From the entries below, write out exactly the lines between the line holding "Video frames at" and the line holding "(0.00 s to 2.15 s)", inclusive, excluding any pictures.

Stored data:

☆ ☆ ☆ ☆ ☆

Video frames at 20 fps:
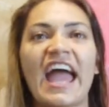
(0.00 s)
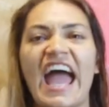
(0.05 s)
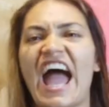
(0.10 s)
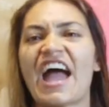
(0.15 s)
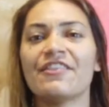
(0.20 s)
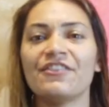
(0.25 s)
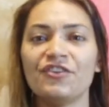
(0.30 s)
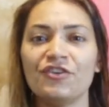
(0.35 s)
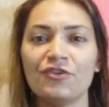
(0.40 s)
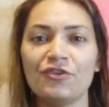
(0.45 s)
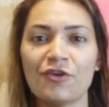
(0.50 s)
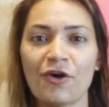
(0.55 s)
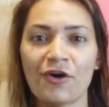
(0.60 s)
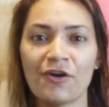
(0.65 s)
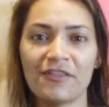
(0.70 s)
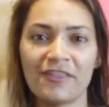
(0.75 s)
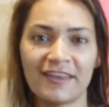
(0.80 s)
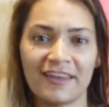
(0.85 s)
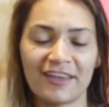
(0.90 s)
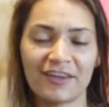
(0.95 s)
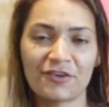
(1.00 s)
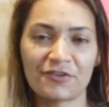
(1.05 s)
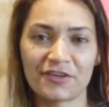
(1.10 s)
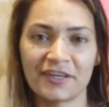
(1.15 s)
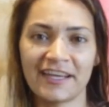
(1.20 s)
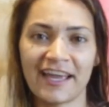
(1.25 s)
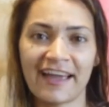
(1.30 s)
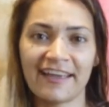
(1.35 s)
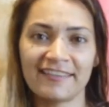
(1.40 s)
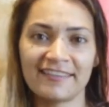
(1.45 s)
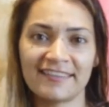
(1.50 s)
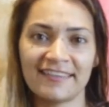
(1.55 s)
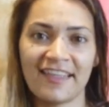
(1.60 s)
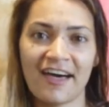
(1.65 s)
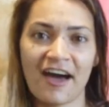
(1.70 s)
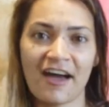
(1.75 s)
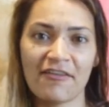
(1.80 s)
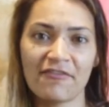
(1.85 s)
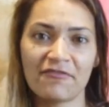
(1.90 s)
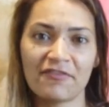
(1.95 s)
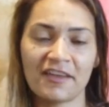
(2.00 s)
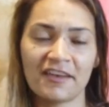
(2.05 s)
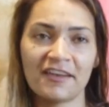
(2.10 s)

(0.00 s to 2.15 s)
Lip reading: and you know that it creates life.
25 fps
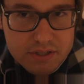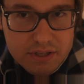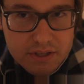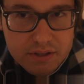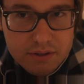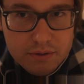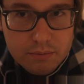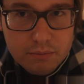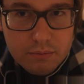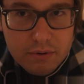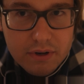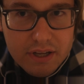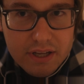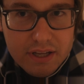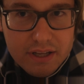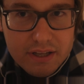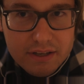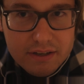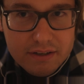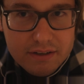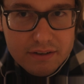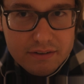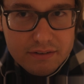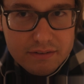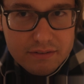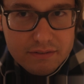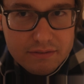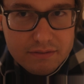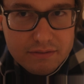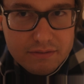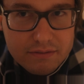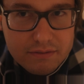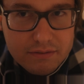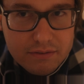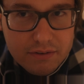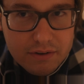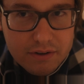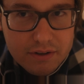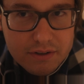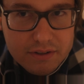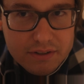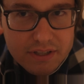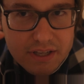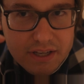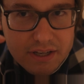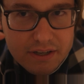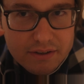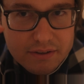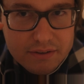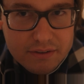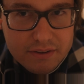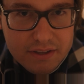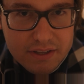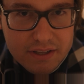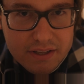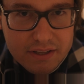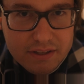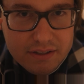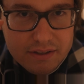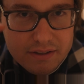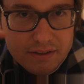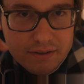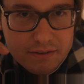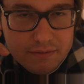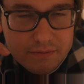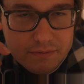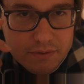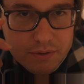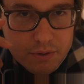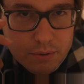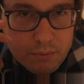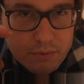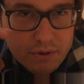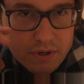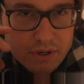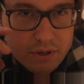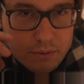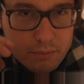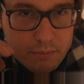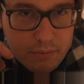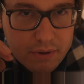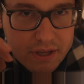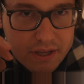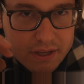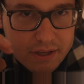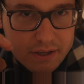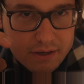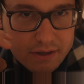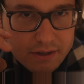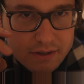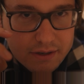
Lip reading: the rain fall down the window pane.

☆ ☆ ☆ ☆ ☆

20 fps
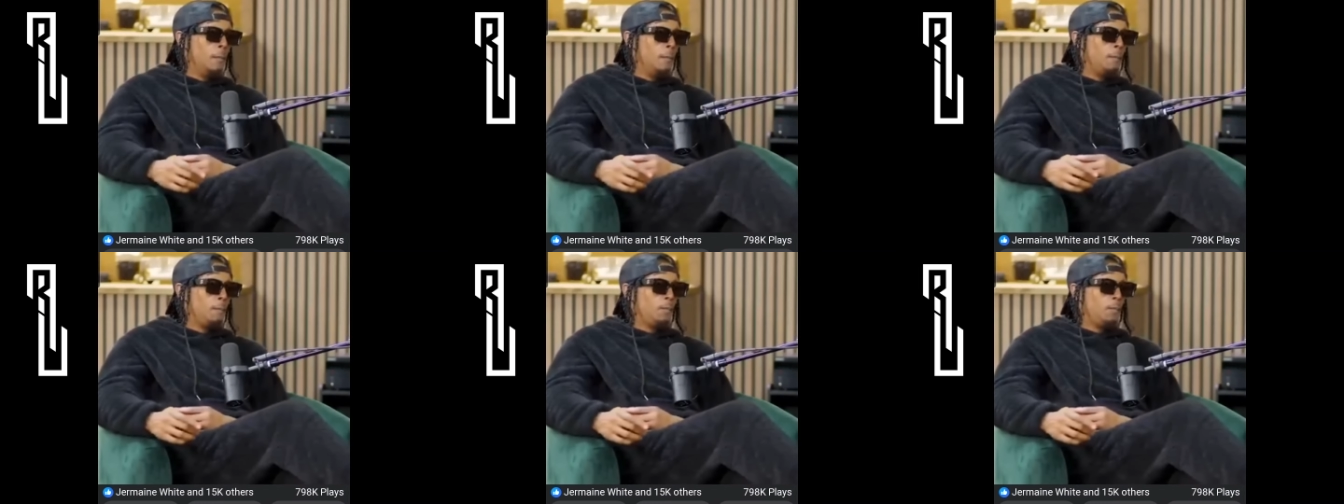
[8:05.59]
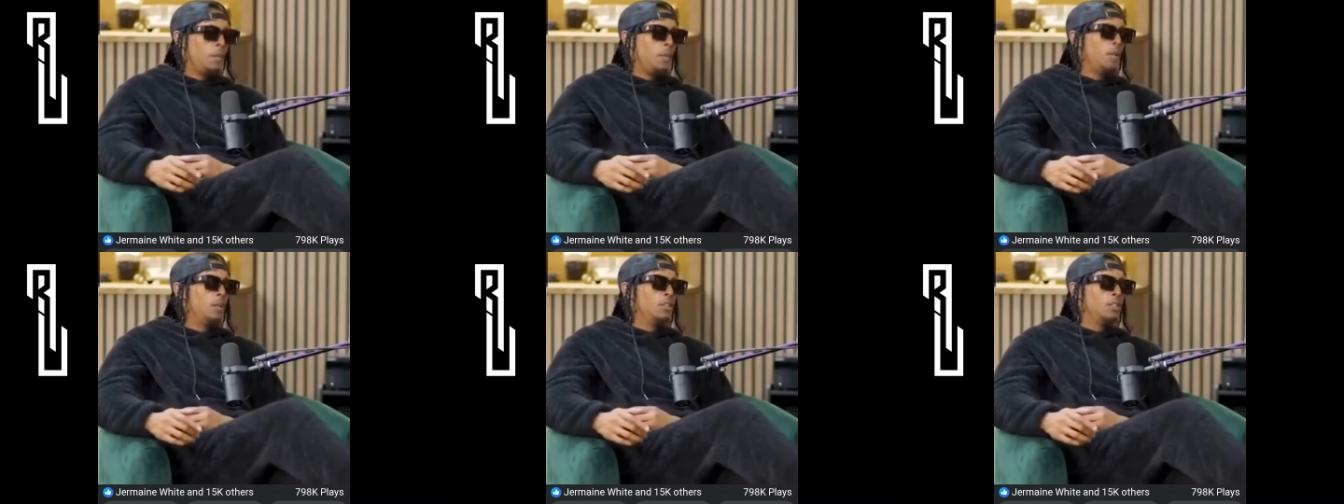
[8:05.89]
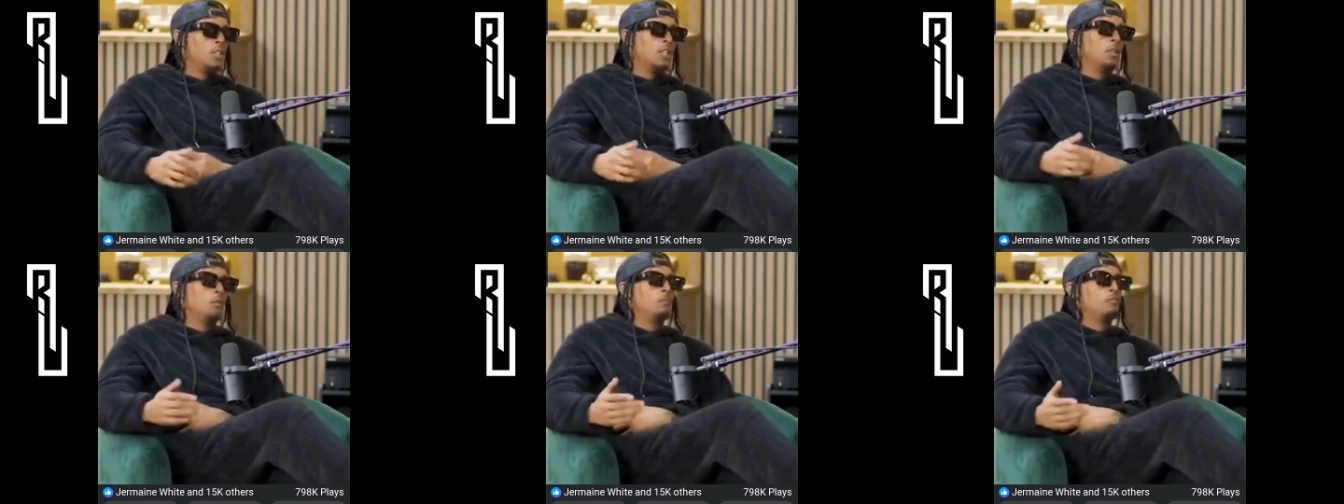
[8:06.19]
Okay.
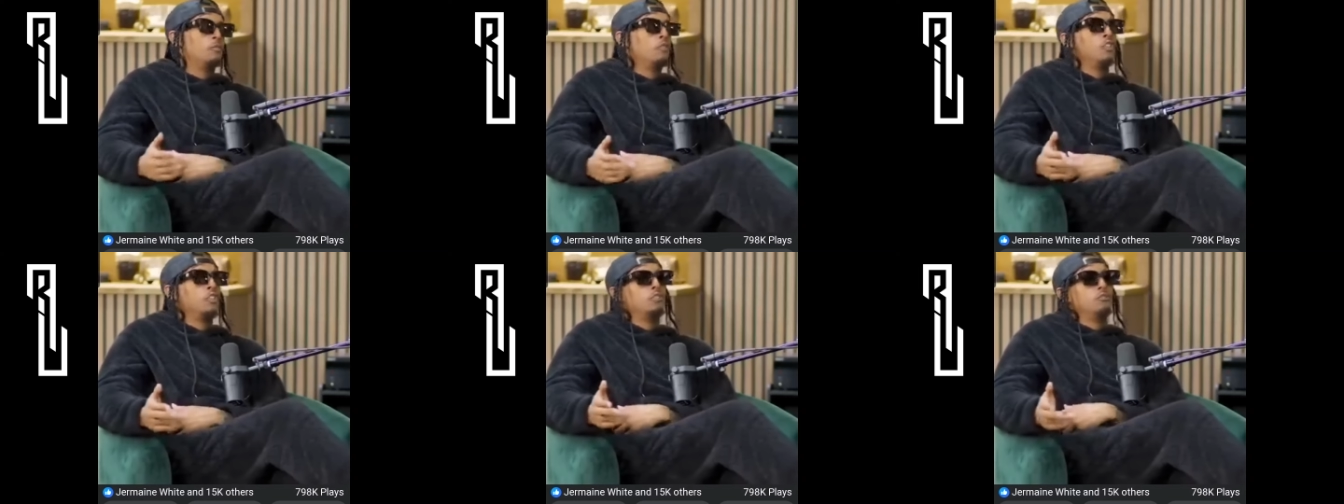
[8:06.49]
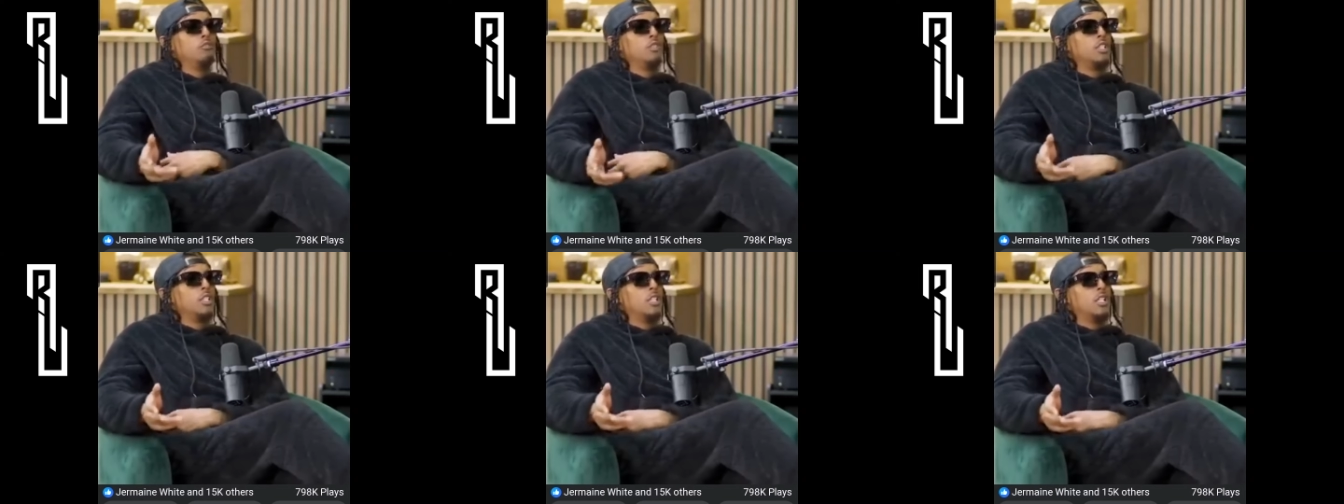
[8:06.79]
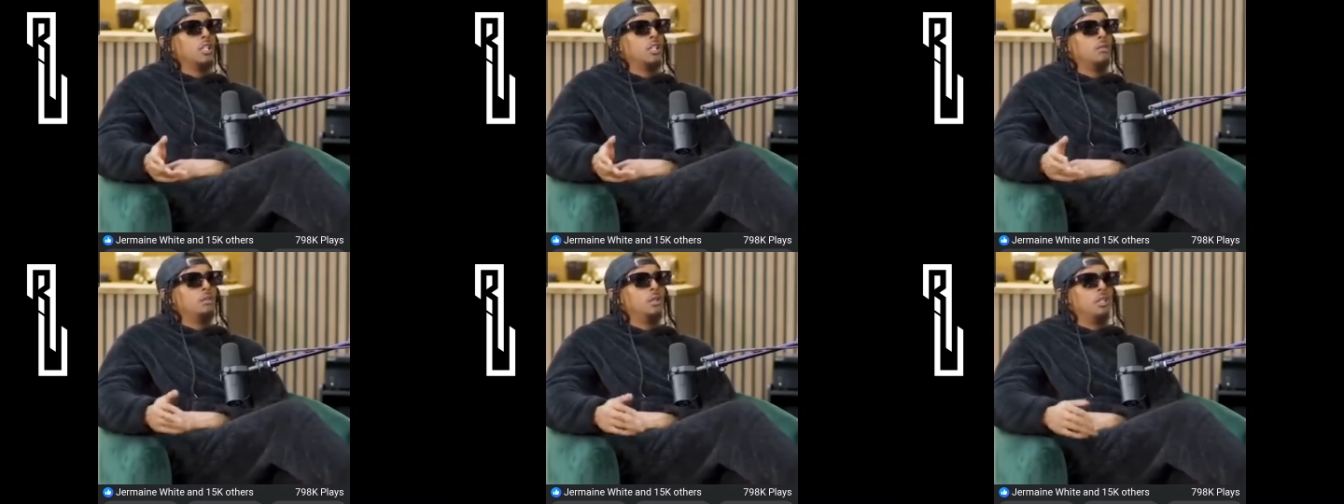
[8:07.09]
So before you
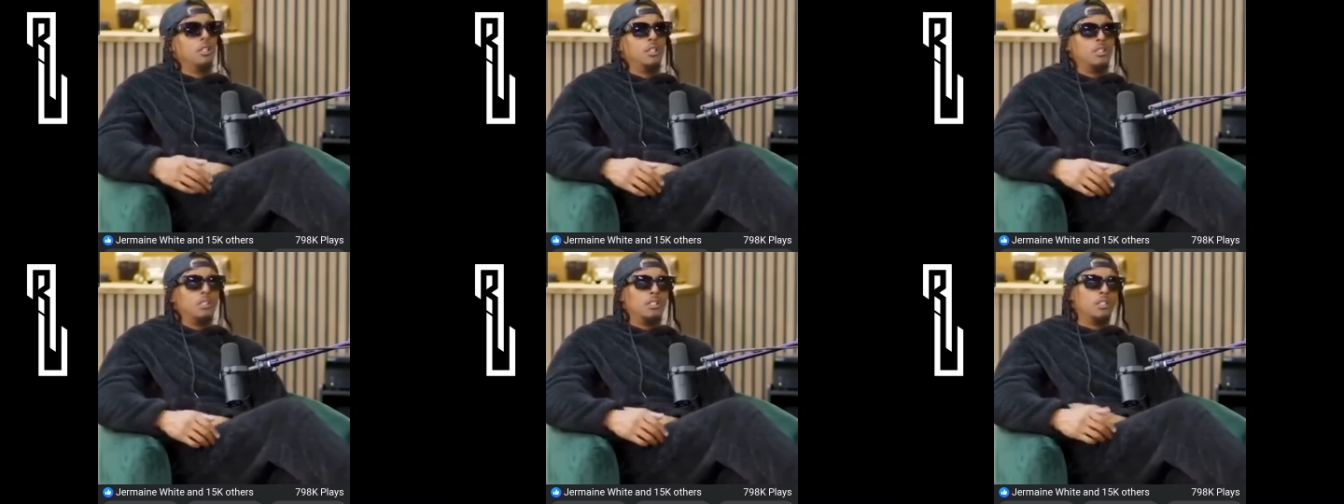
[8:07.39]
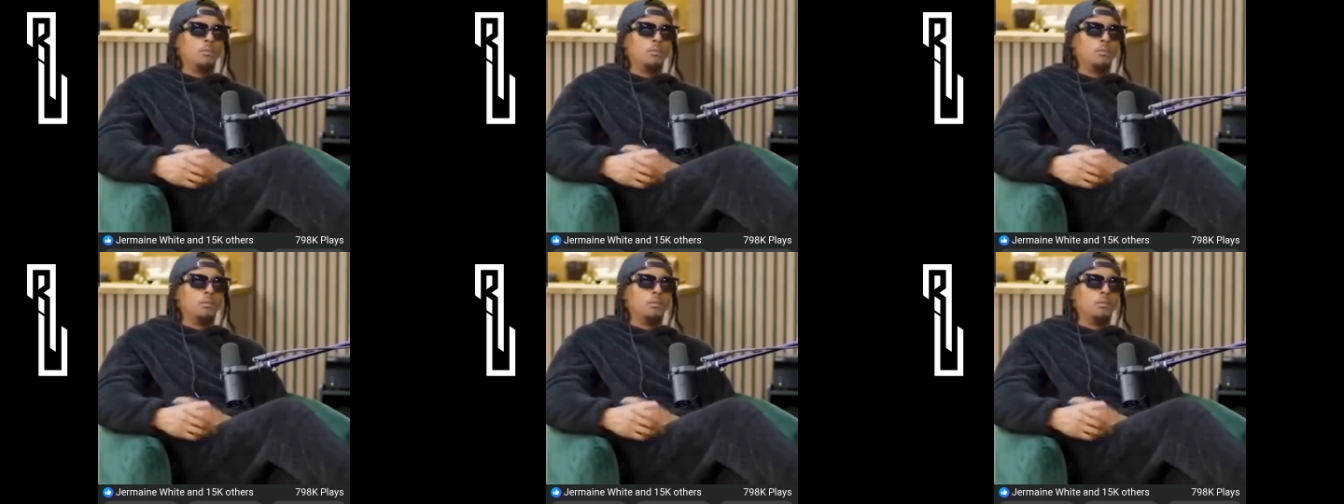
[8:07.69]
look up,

☆ ☆ ☆ ☆ ☆

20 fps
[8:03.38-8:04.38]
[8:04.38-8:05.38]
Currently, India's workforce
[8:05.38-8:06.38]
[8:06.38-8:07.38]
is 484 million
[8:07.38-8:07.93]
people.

☆ ☆ ☆ ☆ ☆

REPLY:
Video frames at 20 fps:
(0.00 s)
(0.05 s)
(0.10 s)
(0.15 s)
(0.20 s)
(0.25 s)
(0.30 s)
(0.35 s)
(0.40 s)
(0.45 s)
(0.50 s)
(0.55 s)
(0.60 s)
(0.65 s)
(0.70 s)
(0.75 s)
(0.80 s)
(0.85 s)
(0.90 s)
(0.95 s)
(1.00 s)
(1.05 s)
(1.10 s)
(1.15 s)
(1.20 s)
(1.25 s)
(1.30 s)
(1.35 s)
(1.40 s)
(1.45 s)
(1.50 s)
(1.55 s)
(1.60 s)
(1.65 s)
(1.70 s)
(1.75 s)
(1.80 s)
(1.85 s)
(1.90 s)
(1.95 s)
(2.00 s)
(2.05 s)
(2.10 s)

(0.00 s to 2.15 s)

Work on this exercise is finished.